Впрочем, для моего рассказа это уже не столь существенно. Важно иное. За пять-шесть лет работы с больными я очень изменилась сама. К счастью, я довольно быстро поняла, что с больными нельзя работать на "американский манер" - просто сравнивая феномены в норме с тем, как то же самое выглядит у больных. Надо действительно разбираться в тех изменениях в личности и поведении, которые заставляют считать того или иного человека, во-первых, психически больным, и, во-вторых, больным именно шизофренией.
Я думаю, что количество прочитанного мною было намного больше того, что у нас в среднем успевает прочесть будущий психиатр в вузе и ординатуре. Понемногу мне открылся не просто целый мир "иного". Мой собственный мир стал иным. Именно тогда, в сорок лет, я действительно повзрослела - и с тех пор мое мировоззрение почти не менялось.
Влияние психиатрии на мои самые общие понятия о человеке в его связях и отношениях с другими людьми заключалось прежде всего в том, что я простилась с иллюзиями рационалистического толка.

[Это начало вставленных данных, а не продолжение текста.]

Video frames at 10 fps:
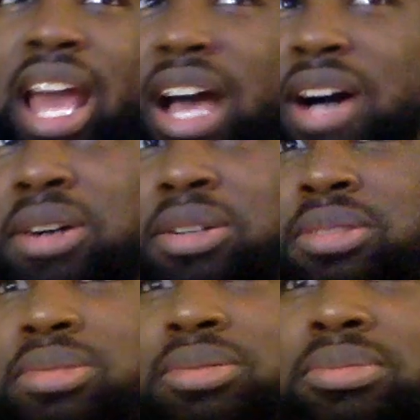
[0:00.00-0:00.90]

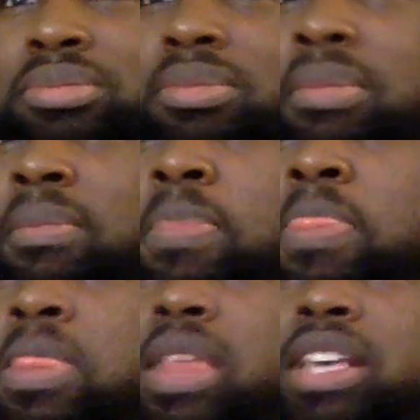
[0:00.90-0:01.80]
how
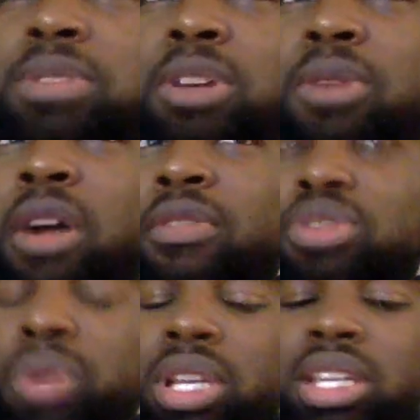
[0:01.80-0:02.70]
it's been around for
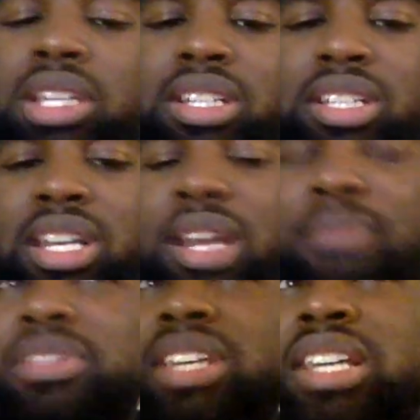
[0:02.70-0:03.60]
20 years and
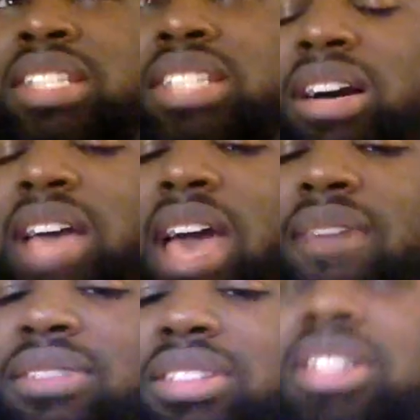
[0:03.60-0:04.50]
I'm just now
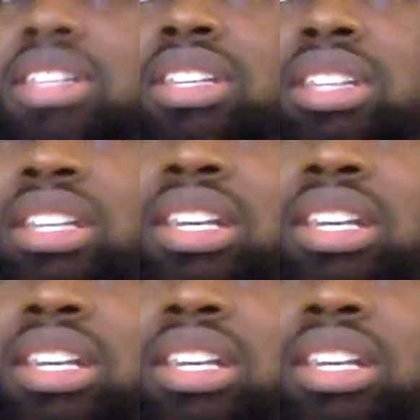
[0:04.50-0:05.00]
having the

Рационалистическое понимание мира, на мой взгляд, было определяющим для менталитета моего поколения. Оно отнюдь не сводилось к видению мира в черно-белых тонах или, тем паче, к делению людей на "своих" и "чужих". Но тот способ, которым я и большинство моих друзей объясняли себе характеры и конфликты, отводил рассудку непомерно большую роль. Всем нам свойственно было описывать поведение людей в четких, не перетекающих друг в друга категориях. Это не исключало представления о том, что люди и их устремления противоречивы. Имярек был, с одной стороны, домоседом, а с другой бонвиваном и охотником до женщин. Но я не могла по-настоящему представить себе, что этот имярек в любом помысле и в каждом движении души существовал как целое, в силу чего был таким и другим одновременно, а не попеременно.

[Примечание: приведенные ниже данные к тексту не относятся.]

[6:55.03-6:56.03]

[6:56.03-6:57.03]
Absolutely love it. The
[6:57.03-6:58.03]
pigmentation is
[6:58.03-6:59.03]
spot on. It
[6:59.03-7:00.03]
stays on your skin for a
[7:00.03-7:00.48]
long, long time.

При всем том я отнюдь не являла собой предельный случай рационалистического понимания мира. Игорь Мельчук, например, верил, что нормальный, разумный человек поступает в основном в соответствии с неким алгоритмом. Поэтому если он поступает ошибочно, то надо ему просто объяснить, в чем именно ошибка. Среди математиков очень распространены были представления о том, что и в обыденной жизни нормальный человек руководствуется чем-то близким к правилам формальной логики. Один мой знакомый, крупный математик и человек недюжинного ума, отказывался понять, что между мотивом и поступком часто лежит пропасть.